* What you will do *
Reproduce the records below in full and exactly, without their images.
***** Information shown *****
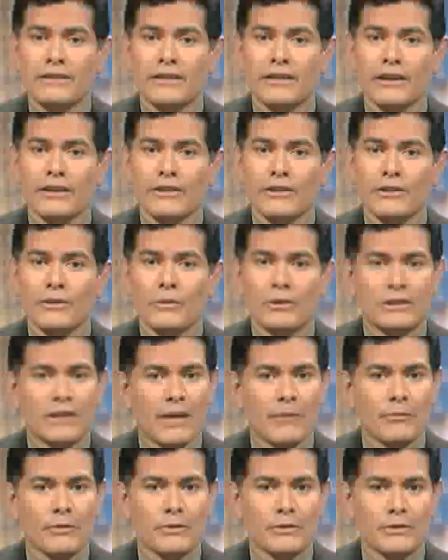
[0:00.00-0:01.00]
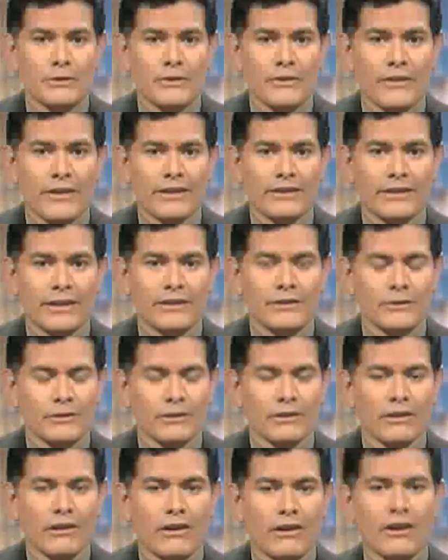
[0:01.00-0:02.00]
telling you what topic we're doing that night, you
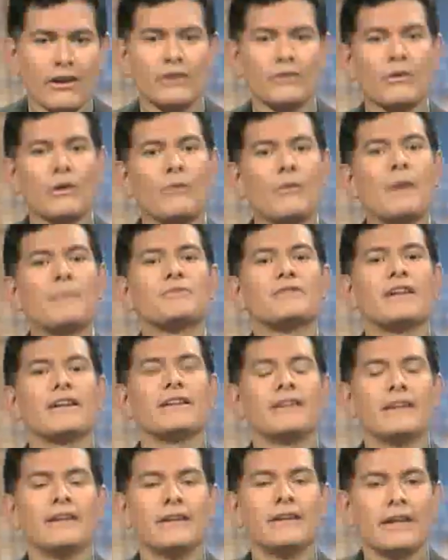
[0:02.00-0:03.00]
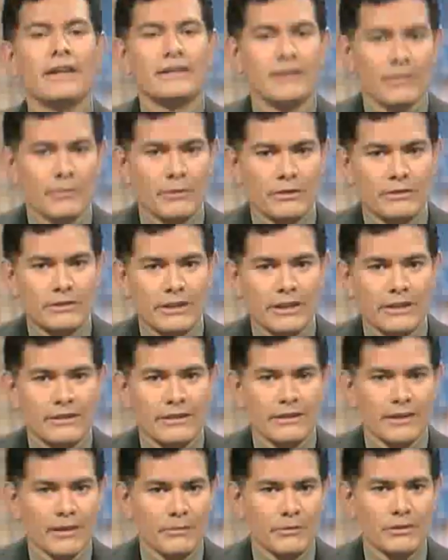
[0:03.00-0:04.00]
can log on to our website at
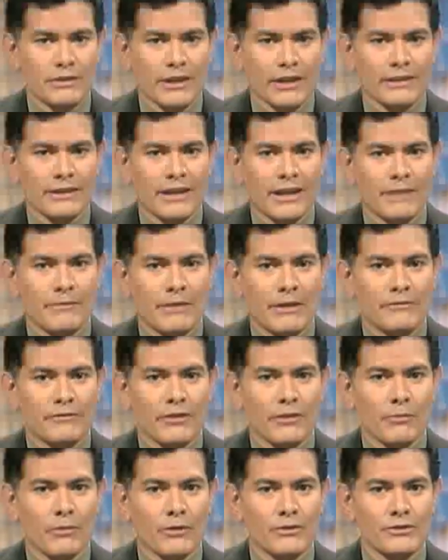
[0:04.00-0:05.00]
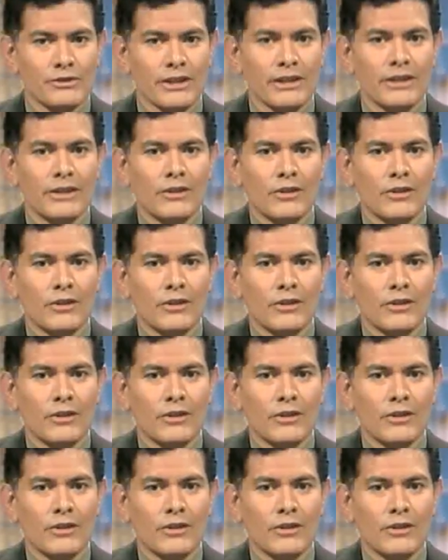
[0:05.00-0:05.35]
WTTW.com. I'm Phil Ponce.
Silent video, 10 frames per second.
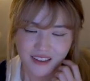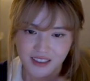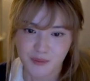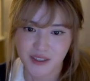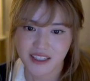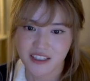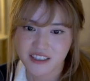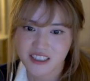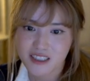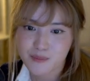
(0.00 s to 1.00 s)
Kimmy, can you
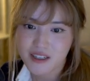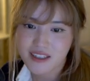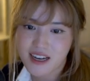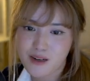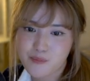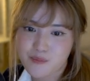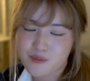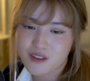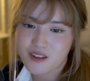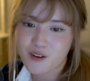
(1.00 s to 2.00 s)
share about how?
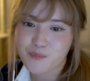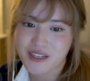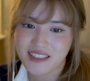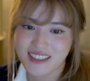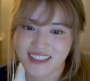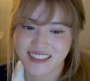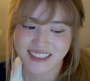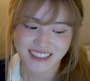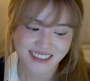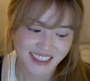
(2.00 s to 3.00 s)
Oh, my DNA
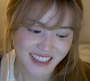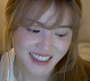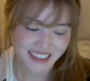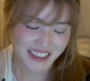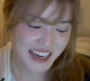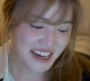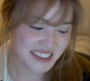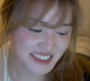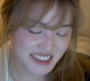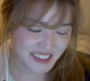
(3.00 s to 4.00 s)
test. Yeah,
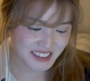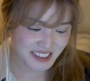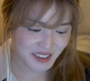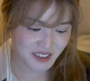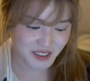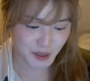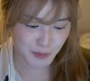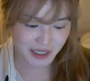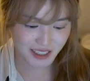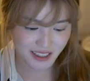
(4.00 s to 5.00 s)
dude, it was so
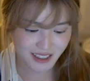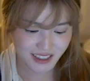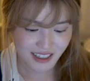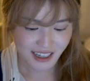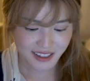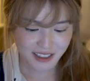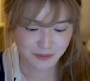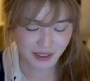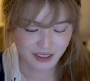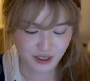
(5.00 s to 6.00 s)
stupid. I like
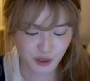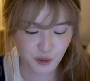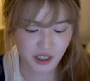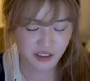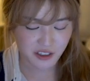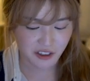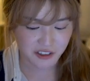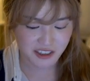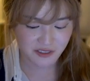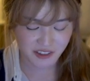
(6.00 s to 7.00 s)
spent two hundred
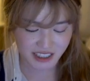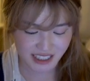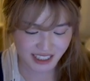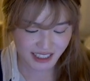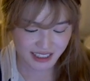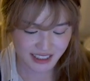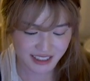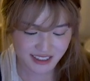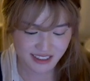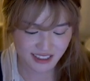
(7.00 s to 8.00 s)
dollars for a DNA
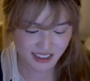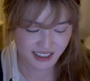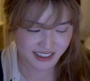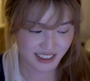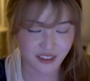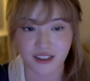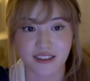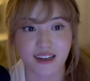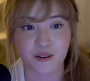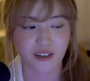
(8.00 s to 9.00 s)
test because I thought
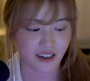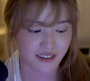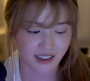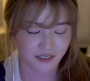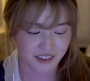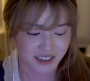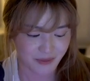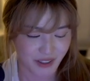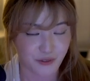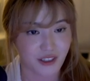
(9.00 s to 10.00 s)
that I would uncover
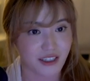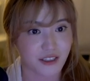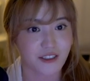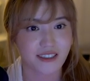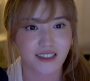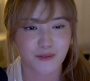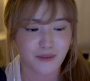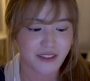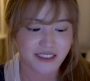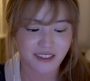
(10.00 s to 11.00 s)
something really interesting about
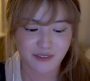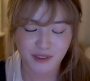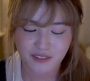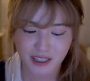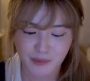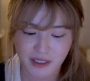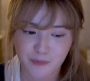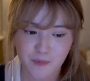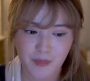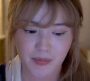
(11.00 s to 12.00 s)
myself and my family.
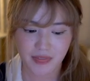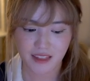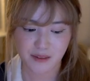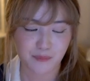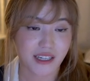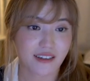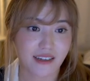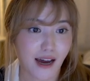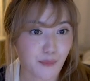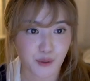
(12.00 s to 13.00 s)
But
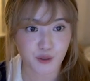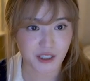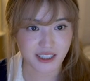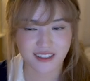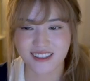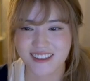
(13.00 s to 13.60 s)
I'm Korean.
*****
* Result of this task *
[0:00.00-0:01.00]
[0:01.00-0:02.00]
telling you what topic we're doing that night, you
[0:02.00-0:03.00]
[0:03.00-0:04.00]
can log on to our website at
[0:04.00-0:05.00]
[0:05.00-0:05.35]
WTTW.com. I'm Phil Ponce.
Silent video, 10 frames per second.
(0.00 s to 1.00 s)
Kimmy, can you
(1.00 s to 2.00 s)
share about how?
(2.00 s to 3.00 s)
Oh, my DNA
(3.00 s to 4.00 s)
test. Yeah,
(4.00 s to 5.00 s)
dude, it was so
(5.00 s to 6.00 s)
stupid. I like
(6.00 s to 7.00 s)
spent two hundred
(7.00 s to 8.00 s)
dollars for a DNA
(8.00 s to 9.00 s)
test because I thought
(9.00 s to 10.00 s)
that I would uncover
(10.00 s to 11.00 s)
something really interesting about
(11.00 s to 12.00 s)
myself and my family.
(12.00 s to 13.00 s)
But
(13.00 s to 13.60 s)
I'm Korean.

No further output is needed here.